Arsenault lost 150 pounds after her transformative surgery and accepted a volunteer position on the bariatric service line. She later joined UNC REX’s Patient Family Advisory Council (PFAC), which she co-chairs with Director of Patient Experience Deb Stargardt.
Created in 2014, the PFAC meets quarterly and is comprised of former patients and family members who listen to patient/family concerns about everything from arrival to discharge and advocate for change.
“I’m a big advocate of bringing the voice of the patient and family into decision making,” Stargardt says. “It was one of the first things I looked for when I came to REX — whether they had an active PFAC in place.

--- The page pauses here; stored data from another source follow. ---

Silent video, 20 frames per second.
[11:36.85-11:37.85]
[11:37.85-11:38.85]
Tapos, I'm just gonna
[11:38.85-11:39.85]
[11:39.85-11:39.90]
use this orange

PFAC members speak on behalf of the patients to make things better.”
UNC REX also has a Patient Family Advisory Council for its Neonatal Intensive Care Unit and Cancer Center.

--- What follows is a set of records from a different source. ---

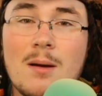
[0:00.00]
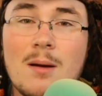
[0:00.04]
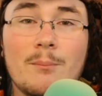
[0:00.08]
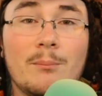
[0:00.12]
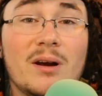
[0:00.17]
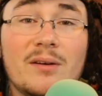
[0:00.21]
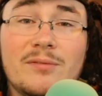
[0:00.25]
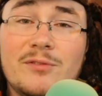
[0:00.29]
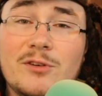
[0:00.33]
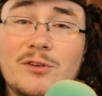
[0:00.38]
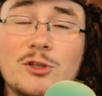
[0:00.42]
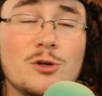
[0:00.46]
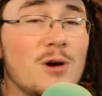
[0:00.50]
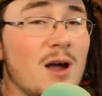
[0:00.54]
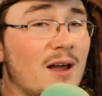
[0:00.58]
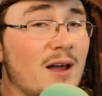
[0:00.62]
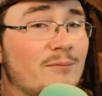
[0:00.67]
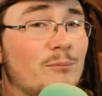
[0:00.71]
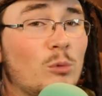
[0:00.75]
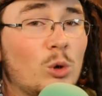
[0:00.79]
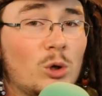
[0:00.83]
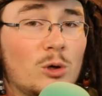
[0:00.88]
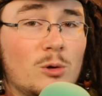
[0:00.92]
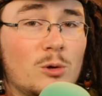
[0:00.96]
But if you do have
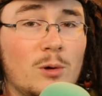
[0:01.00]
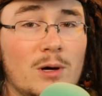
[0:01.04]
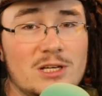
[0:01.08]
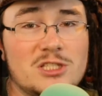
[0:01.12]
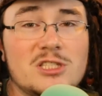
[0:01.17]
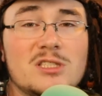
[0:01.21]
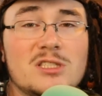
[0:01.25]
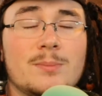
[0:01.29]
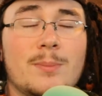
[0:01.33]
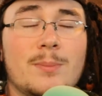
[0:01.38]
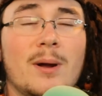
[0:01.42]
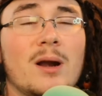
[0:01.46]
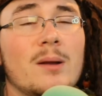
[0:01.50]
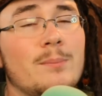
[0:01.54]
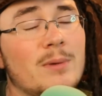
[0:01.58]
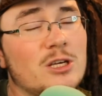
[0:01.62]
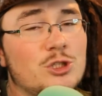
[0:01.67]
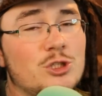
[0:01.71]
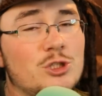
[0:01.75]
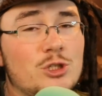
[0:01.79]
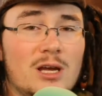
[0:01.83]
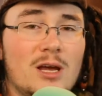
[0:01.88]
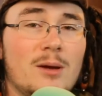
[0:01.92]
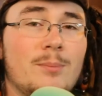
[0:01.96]
more questions about it, make
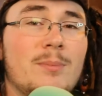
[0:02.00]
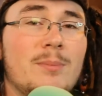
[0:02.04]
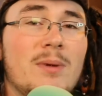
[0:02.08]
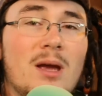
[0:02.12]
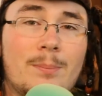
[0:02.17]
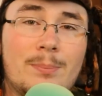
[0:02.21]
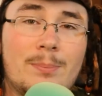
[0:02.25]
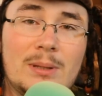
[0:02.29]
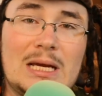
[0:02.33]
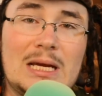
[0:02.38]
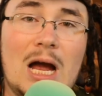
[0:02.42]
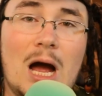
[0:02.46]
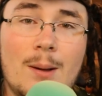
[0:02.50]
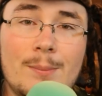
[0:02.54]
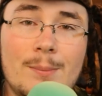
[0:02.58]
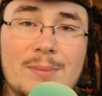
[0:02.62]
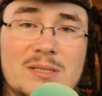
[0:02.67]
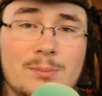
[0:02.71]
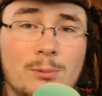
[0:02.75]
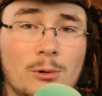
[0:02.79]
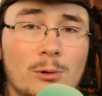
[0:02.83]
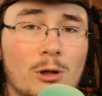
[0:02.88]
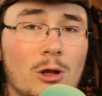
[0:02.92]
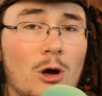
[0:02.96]
sure you hit me up in the comments
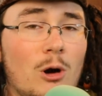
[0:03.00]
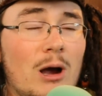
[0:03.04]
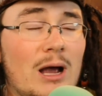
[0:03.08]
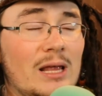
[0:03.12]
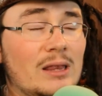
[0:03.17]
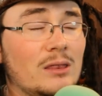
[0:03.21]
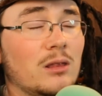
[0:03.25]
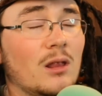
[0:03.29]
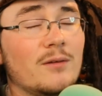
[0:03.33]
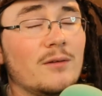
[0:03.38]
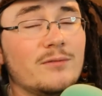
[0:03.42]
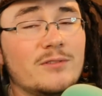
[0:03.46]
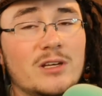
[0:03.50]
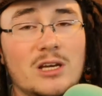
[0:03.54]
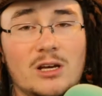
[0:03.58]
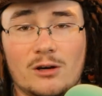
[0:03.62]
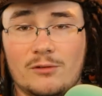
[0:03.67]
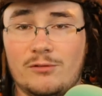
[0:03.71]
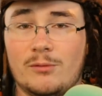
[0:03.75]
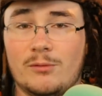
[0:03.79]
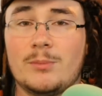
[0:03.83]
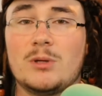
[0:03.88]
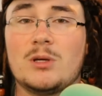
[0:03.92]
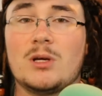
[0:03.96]
below. I'd love to hear
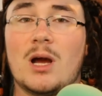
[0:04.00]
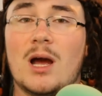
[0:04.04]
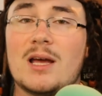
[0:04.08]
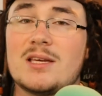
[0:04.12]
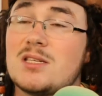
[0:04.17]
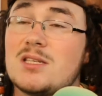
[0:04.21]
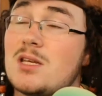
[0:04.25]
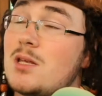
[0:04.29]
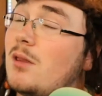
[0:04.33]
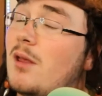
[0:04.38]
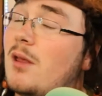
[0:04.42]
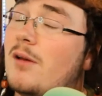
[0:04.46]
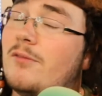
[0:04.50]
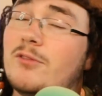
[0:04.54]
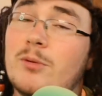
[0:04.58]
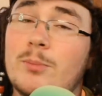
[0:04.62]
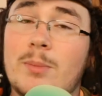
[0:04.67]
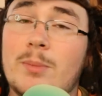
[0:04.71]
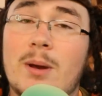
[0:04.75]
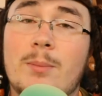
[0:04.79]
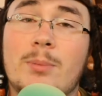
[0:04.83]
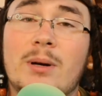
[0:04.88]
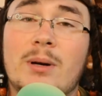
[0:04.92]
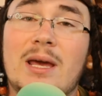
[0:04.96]
from you guys. I'd love to be
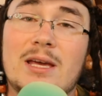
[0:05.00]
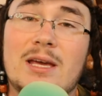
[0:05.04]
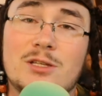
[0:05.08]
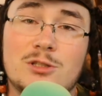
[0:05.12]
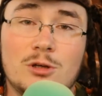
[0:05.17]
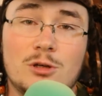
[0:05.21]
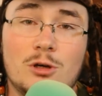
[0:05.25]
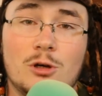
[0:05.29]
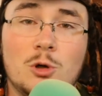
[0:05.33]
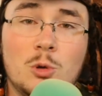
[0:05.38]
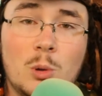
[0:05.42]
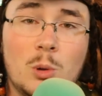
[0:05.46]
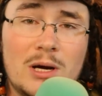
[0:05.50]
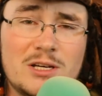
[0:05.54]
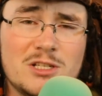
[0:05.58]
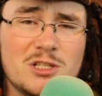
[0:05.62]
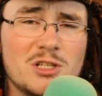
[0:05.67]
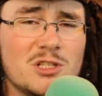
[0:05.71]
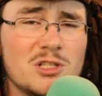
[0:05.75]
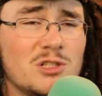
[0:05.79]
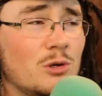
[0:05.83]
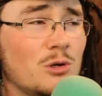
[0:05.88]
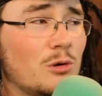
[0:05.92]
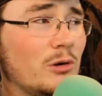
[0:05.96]
able to answer your
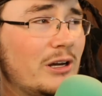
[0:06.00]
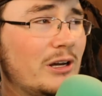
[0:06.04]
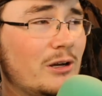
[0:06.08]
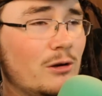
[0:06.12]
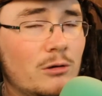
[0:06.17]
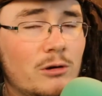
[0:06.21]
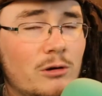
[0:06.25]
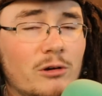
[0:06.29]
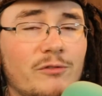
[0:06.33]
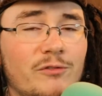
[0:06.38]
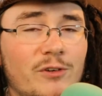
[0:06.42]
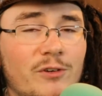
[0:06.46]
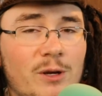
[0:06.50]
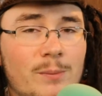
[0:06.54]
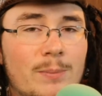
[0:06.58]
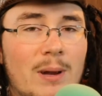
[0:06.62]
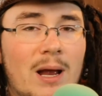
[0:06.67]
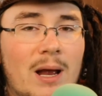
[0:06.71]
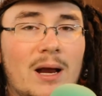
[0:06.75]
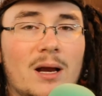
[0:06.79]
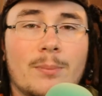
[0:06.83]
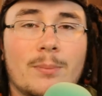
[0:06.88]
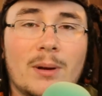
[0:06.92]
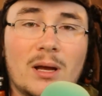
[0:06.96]
questions or hear your
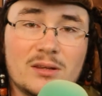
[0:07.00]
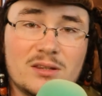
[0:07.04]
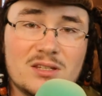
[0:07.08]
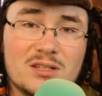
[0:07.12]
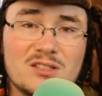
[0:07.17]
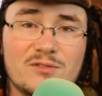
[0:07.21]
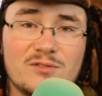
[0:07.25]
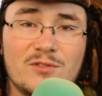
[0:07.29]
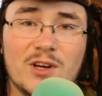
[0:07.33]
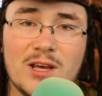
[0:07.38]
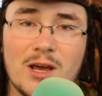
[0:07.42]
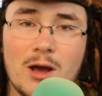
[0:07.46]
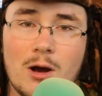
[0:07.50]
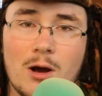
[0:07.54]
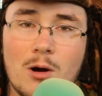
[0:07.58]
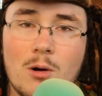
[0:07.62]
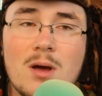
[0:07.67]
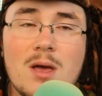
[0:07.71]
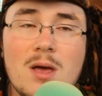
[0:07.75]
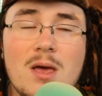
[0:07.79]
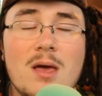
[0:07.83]
feedback about this video.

Collaboration with PFAC and NICU Healthcare team on Kangaroo Care education.
NICU Reunion volunteers.
“The Neonatal Intensive Care Unit PFAC was formed to provide an avenue for parent alumni to contribute their time and support on behalf of parents whose children are currently in the hospital,” says NICU Clinical Manager Michelle Clements. “Parents are in need of support from other parents that have been through the NICU experience … a valuable voice that we can’t provide.”
Besides offering a listening ear and proposed changes, PFAC members provide care packages, meals, gas cards and baby clothes. “They raise money for equipment, like a new swing for the playroom,” Clement says. “In September they held a cookie drive for NICU staff, and when the COVID-19 pandemic started, they brought about $1,000 worth of nutritional snacks and drinks to the NICU medical and nursing staff.”

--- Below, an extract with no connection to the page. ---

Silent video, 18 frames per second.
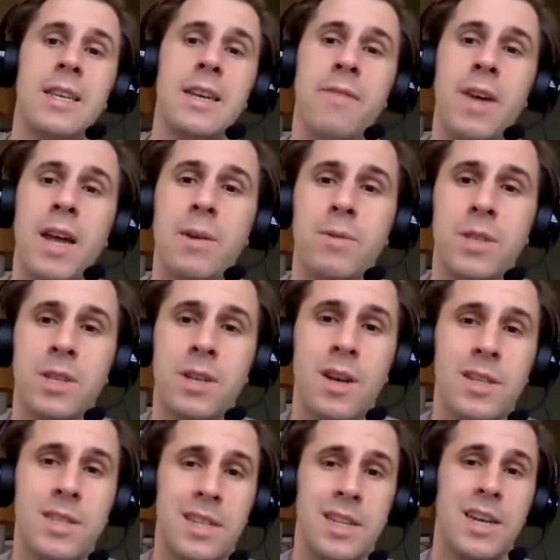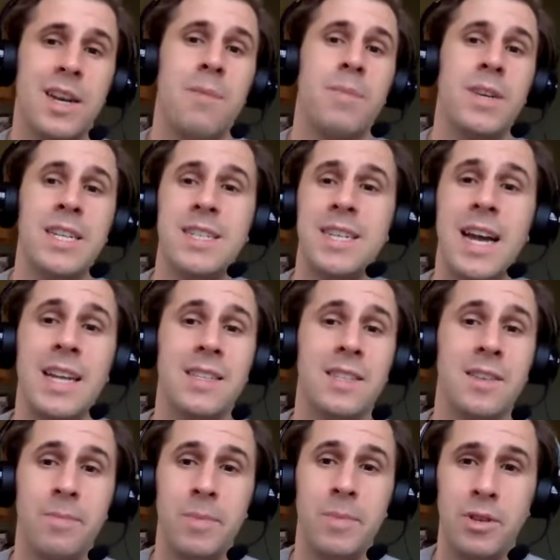the event was costing the company
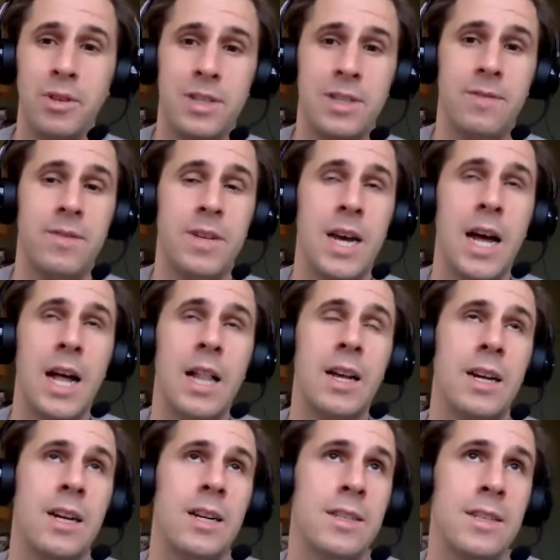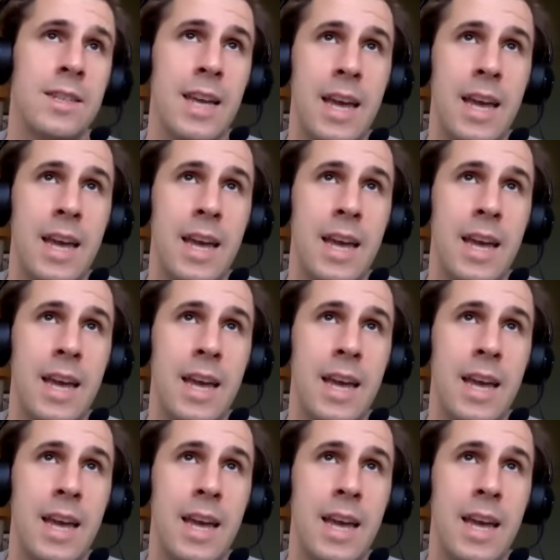tens of millions of dollars.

Cancer Center PFAC members are just as dedicated, says chairperson Lou Arp, a retired pharmaceutical executive and former cancer patient.
“We make our rounds, spending several hours every other month in a clinic with patients for face-to-face discussions,” Arp says. “We also have evening meetings with our board where we debrief management on our observations and suggestions. It’s a worthwhile time commitment.”
Arp says the Cancer Center PFAC has focused on reducing the stress on patients between diagnosis and the start of treatment. “When you’re diagnosed with cancer there’s going to be some stress, but if we do things right we can eliminate some of the unnecessary stress,” he says. “What we’ve found is once you have a treatment plan, even though you have a serious diagnosis your focus becomes the plan and not the cancer.”